Patchwork Girl: Birthing...

The various means of "coming to life" that Jackson alludes to in PATCHWORK GIRL all seem to be the products of human agency, either directly or indirectly. Following "Broken Accents," "phrenology,""this writing" links brings you to a creation scene in which the narrator is "assembling these patched words" and bringing to life the story.

In another interesting bit of metafiction, reached by clicking on "," "hercut 2," "my walk," "sight," "sewn" we hear the narrator comparing herself as a creator of the Patchwork Girl to an author:
"...I began to feel that I was writing, that this creature I was assembling was a brash attempt to achieve by artificial means the unity of a life-form--a unity perhaps more rightfully given, not made; continuous not interrupted; and subject to divine truth, not the will to expression of its prideful author.
AUTHORESS, I amend, smiling."

Following "a quilt," "her cut," and "scrap bag" brings you to what I take to be a masculine voice planning the incredibly difficult task of physically creating a female.
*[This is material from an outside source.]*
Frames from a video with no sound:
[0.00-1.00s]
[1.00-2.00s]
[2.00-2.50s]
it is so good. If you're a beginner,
The items that have been collected in preparation include "cartographic surveys," "peep show boxes," and "engineering machines of all sorts." (I believe this to be a male voice because I can't imagine a female character needing to do so much research, and on such odd items, before constructing a fellow female. I could be wrong...)
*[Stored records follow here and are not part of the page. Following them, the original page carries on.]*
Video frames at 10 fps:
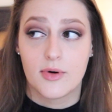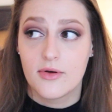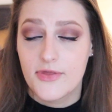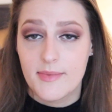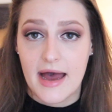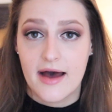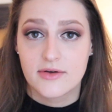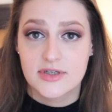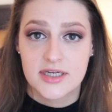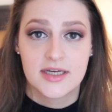pulled them
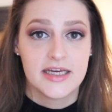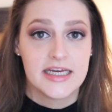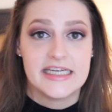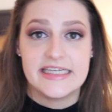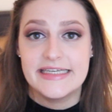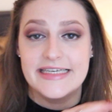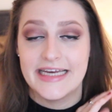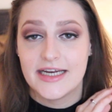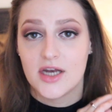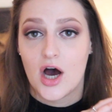out,
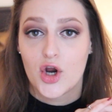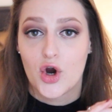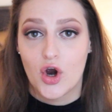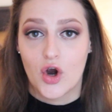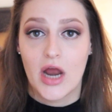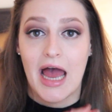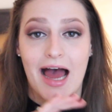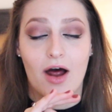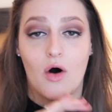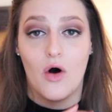did not hurt
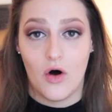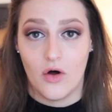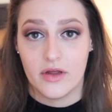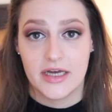at all.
A fourth approach to birth, reached through the "graveyard" allows the reader to construct a person out of the fragments of other people.

Unfortunately, I have never been able to get through more than the first couple chapters of THE MODERN PROMETHEUS, so I'm not really qualified to compare the two tales. (I've seen the James Whale film a few times, but I've heard that they're not very similar.) An uneducated guess would be that the grotesqueness of the original story came from the idea that dead was dead. God was the only being with the RIGHT to give life, so Dr. Frankenstein's creature was an example of why dead should remain dead. In PATCHWORK GIRL, however, I see the idea that these characters, who might represent lost stories, are not DEAD dead, but only forgotten and that Jackson, by unearthing them and giving them new LIFE isn't doing something abominable at all, but is in fact REANIMATING something that never should have been buried in the first place. Keeping the stories alive is a heroic act. (I think that answers both the second and third parts of your question, doesn't it? The ugly was to show the sacrelige of constructing the creature in the original. The bodies in PATCHWORK GIRL are stories.)